-1

We are required to build a fuzzy system with MATLAB on Qualitative_Bankruptcy Data Set and we were advised to implement Fuzzy Clustering Method on it.

There are 7 attributes (6+1) on the dataset (250 instances) and each independent attribute has 3 possible values, which are Positive, Average, and Negative. Please refer to the dataset for more.

From our understanding, clustering is about grouping instances that exhibit similar properties by calculating the distances between the parameters. So the data could be like this. Picture below is just a dummy data, not relevant to my project. enter image description here

The question is, how is it possible to implement a cluster analysis on a dataset like this.

P,P,A,A,A,P,NB
N,N,A,A,A,N,NB
A,A,A,A,A,A,NB
P,P,P,P,P,P,NB
N,N,N,A,N,A,B
N,N,N,P,N,N,B
N,N,N,N,N,P,B
N,N,N,N,N,A,B
Rex Low
  • 2,069
  • 2
  • 18
  • 47

2 Answers2

0

Well, let's start from reading your data:

clear();
clc();
close all;

opts = detectImportOptions('Qualitative_Bankruptcy.data.txt');
opts.DataLine = 1;
opts.MissingRule = 'omitrow';
opts.VariableNamesLine = 0;
opts.VariableNames = {'IR' 'MR' 'FF' 'CR' 'CO' 'OR' 'Class'};
opts.VariableTypes = repmat({'categorical'},1,7);
opts = setvaropts(opts,'Categories',{'P' 'A' 'N'});
opts = setvaropts(opts,'Class','Categories',{'B' 'NB'});

data = readtable('Qualitative_Bankruptcy.data.txt',opts);
data = rmmissing(data);
data_len = height(data);

Now, since the kmeans function (reference here) accepts only numeric values, we need to convert a table of categorical values into a matrix:

x = double(table2array(data));

And finally, we apply the function:

[idx,c] = kmeans(x,number_of_clusters);

Now comes the problem. The k-means clustering can be performed using a wide variety of distance measures together with a wide variety of options. You have to play with those parameters in order to obtain the clustering that better approximates your available output.

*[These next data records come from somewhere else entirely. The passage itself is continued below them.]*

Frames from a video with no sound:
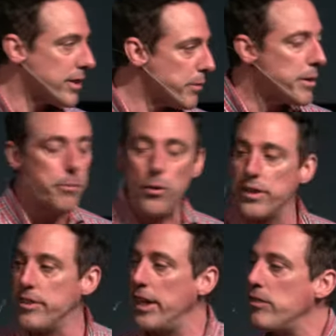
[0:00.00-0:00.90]
give me the boy,
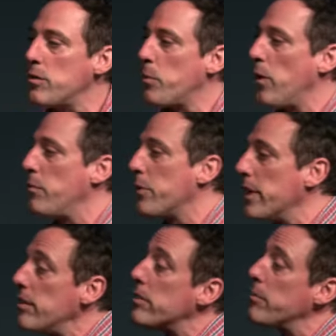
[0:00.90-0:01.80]
takes the boy,
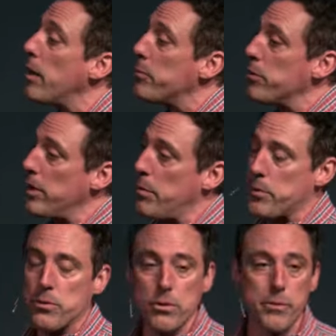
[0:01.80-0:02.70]
brings him up to an upper
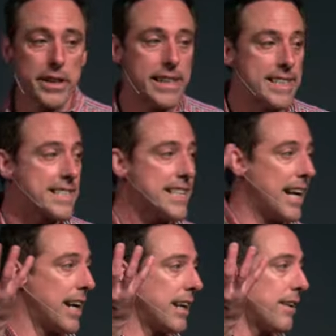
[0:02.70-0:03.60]
room where he's
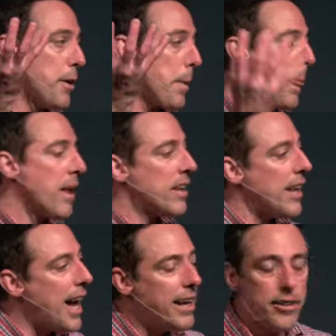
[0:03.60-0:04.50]
staying,
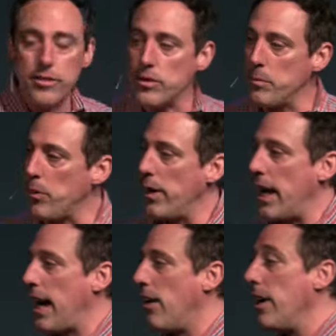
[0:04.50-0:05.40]
lies the boy
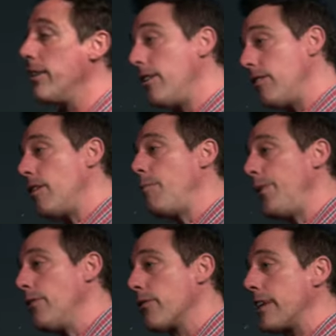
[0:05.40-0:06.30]
out, and does
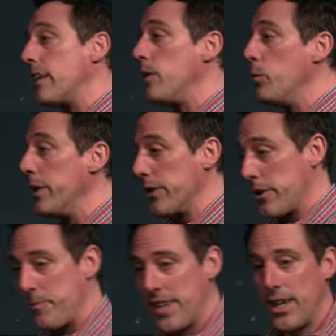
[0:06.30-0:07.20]
something really weird.
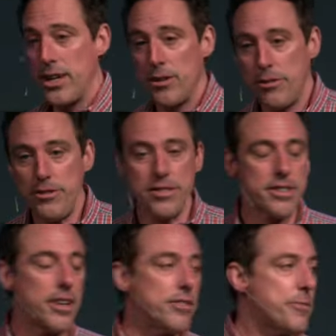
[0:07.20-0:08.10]
First he
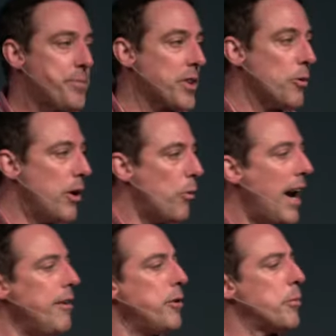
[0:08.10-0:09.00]
says, well, why
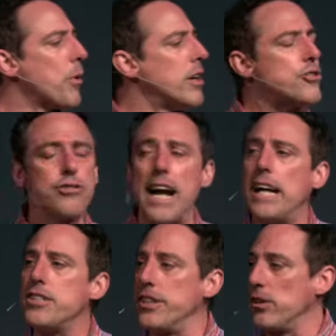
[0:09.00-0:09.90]
have you brought
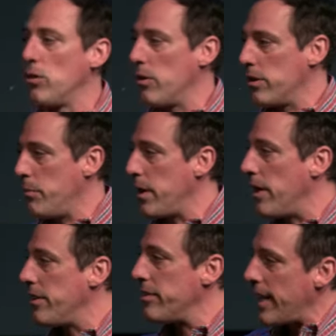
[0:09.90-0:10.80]
tragedy, Lord,
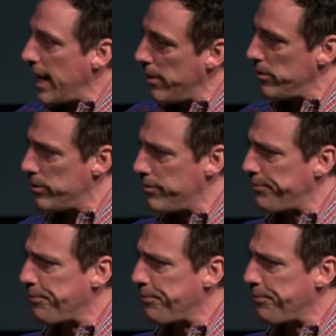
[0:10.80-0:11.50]
upon this house?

Since k-means clustering organizes your data into n clusters, this means that your output defines more than 3 clusters because 46 + 71 + 61 = 178... and since your data contains 250 observations, 72 of them are assigned to one or more clusters that are unknown to me (and maybe to you too).

If you want to replicate that output, or to find the clustering that better approximate your output... you have to find, if available, an algorithm that minimize the error... or alternatively you can try to brute-force it, for example:

% ...

x = double(table2array(data));

cl1_targ = 46;
cl2_targ = 71;
cl3_targ = 61;

dist = {'sqeuclidean' 'cityblock' 'cosine' 'correlation'};

res = cell(16,3);
res_off = 1;

for i = 1:numel(dist)
    dist_curr = dist{i};

    for j = 3:6
        idx = kmeans(x,j,'Distance',dist_curr); % start parameter needed

        cl1 = sum(idx == 1);
        cl2 = sum(idx == 2);
        cl3 = sum(idx == 3);

        err = abs(cl1 - cl1_targ) + abs(cl2 - cl2_targ) + abs(cl3 - cl3_targ);

        res(res_off,:) = {dist_curr j err};
        res_off = res_off + 1;
    end
end

[min_val,min_idx] = min([res{:,3}]);
best = res(min_idx,1:2);

Don't forget to remember that the kmeans function uses a randomly-chosen starting configuration... so it will end up delivering different solutions for different starting points. Define fixed starting points (means) using the Start parameter, otherwise a different result will be produced every time your run the kmeans function.

Tommaso Belluzzo
  • 23,232
  • 8
  • 74
  • 98
0

Since you asked about fuzzy clustering, you are contradicting yourself.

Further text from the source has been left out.